Gregan Juraj, Zhang Chao, Rumpf Cornelia, Cipak Lubos, Li Zhang, Uluocak Pelin, Nasmyth Kim, Shokat Kevan M
Department of Chromosome Biology, Max F. Perutz Laboratories, University of Vienna, Dr. Bohr-Gasse 1, 1030 Vienna, Austria.
Nat Protoc. 2007;2(11):2996-3000. doi: 10.1038/nprot.2007.447.

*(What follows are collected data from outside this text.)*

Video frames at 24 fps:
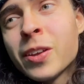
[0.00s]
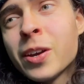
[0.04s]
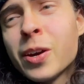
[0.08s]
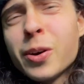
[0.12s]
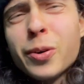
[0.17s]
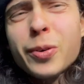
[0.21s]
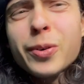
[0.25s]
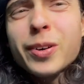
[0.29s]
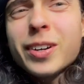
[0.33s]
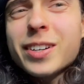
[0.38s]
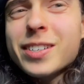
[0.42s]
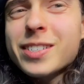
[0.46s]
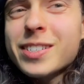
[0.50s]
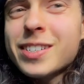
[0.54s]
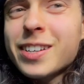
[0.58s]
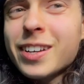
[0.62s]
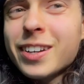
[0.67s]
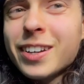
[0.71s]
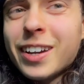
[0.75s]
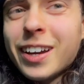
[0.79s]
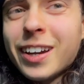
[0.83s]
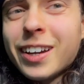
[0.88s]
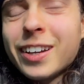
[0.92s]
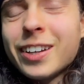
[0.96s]
or on a
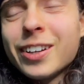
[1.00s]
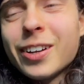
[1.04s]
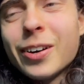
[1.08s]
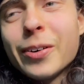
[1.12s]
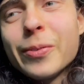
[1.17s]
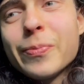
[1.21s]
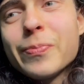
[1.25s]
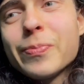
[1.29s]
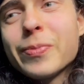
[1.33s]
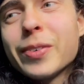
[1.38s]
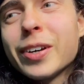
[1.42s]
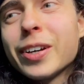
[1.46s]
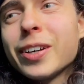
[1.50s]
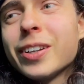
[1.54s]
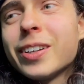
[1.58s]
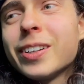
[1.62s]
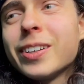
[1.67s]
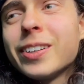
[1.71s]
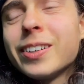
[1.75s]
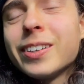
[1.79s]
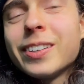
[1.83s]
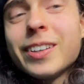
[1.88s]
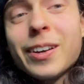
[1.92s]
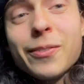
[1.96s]
Sunday, but
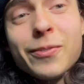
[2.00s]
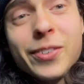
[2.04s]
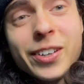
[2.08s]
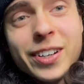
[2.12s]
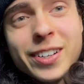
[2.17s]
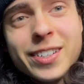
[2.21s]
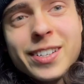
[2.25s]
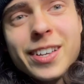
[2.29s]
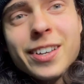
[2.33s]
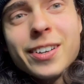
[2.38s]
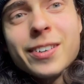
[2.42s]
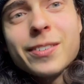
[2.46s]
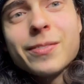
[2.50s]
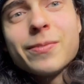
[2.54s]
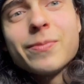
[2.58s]
I'm very excited.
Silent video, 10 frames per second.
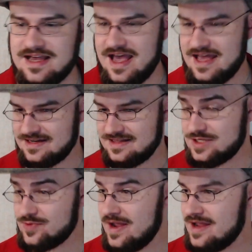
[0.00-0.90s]
and
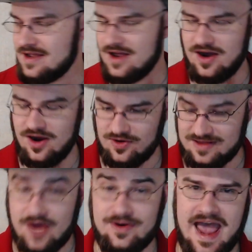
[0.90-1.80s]
this way are
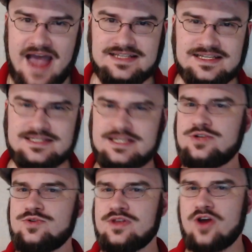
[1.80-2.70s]
allowed access
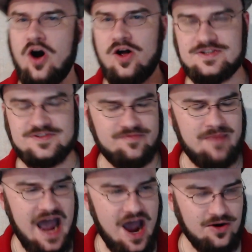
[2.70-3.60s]
into the halls of
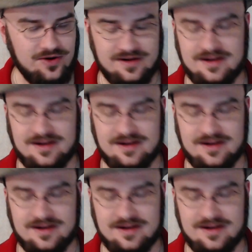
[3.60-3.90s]
power,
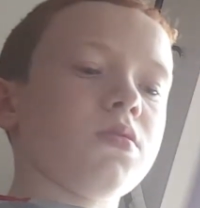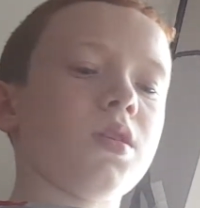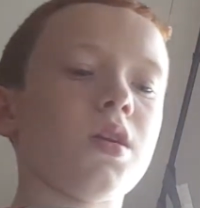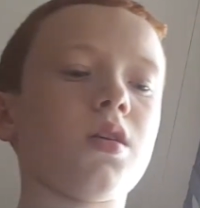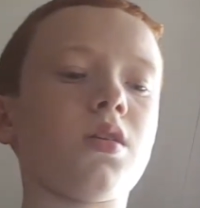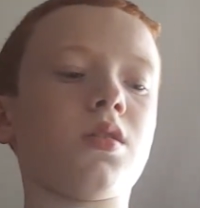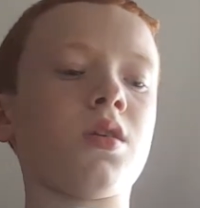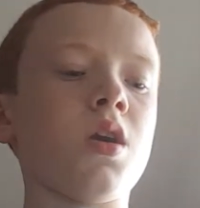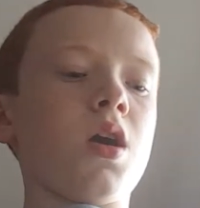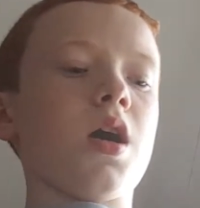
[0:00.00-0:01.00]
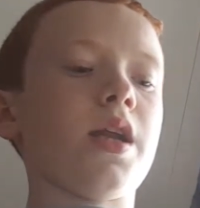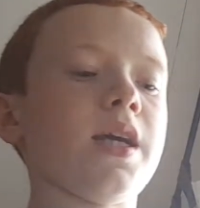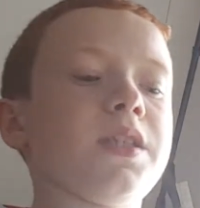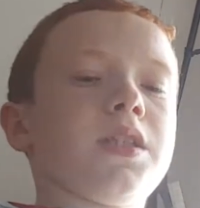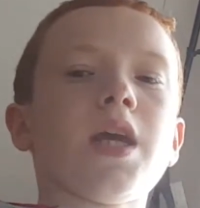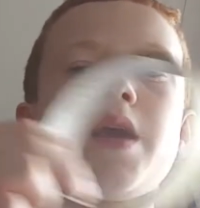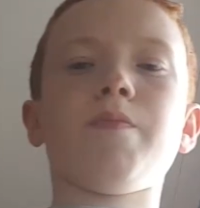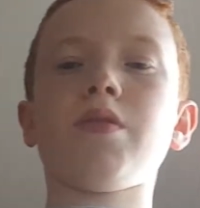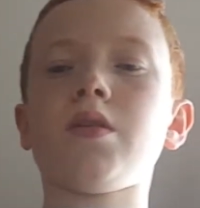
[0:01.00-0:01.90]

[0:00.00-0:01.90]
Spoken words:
Yeah, and it has tape.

Reversible protein phosphorylation is a major regulatory mechanism in a cell. A chemical-genetic strategy to conditionally inactivate protein kinases has been developed recently. Mutating a single residue in the ATP-binding pocket confers sensitivity to small-molecule inhibitors. The inhibitor can only bind to the mutant kinase and not to any other wild-type kinase, allowing specific inactivation of the modified kinase. Here, we describe a protocol to construct conditional analog-sensitive kinase alleles in the fission yeast Schizosaccharomyces pombe. This protocol can be completed in about 3 weeks and should be applicable to other organisms as well.
可逆性蛋白质磷酸化是细胞中的一种主要调节机制。最近开发了一种用于有条件地使蛋白激酶失活的化学遗传学策略。在ATP结合口袋中突变单个残基可赋予对小分子抑制剂的敏感性。该抑制剂只能与突变型激酶结合,而不能与任何其他野生型激酶结合,从而实现对修饰激酶的特异性失活。在此,我们描述了一种在裂殖酵母粟酒裂殖酵母中构建条件性类似物敏感激酶等位基因的方案。该方案大约可在3周内完成,并且应该也适用于其他生物体。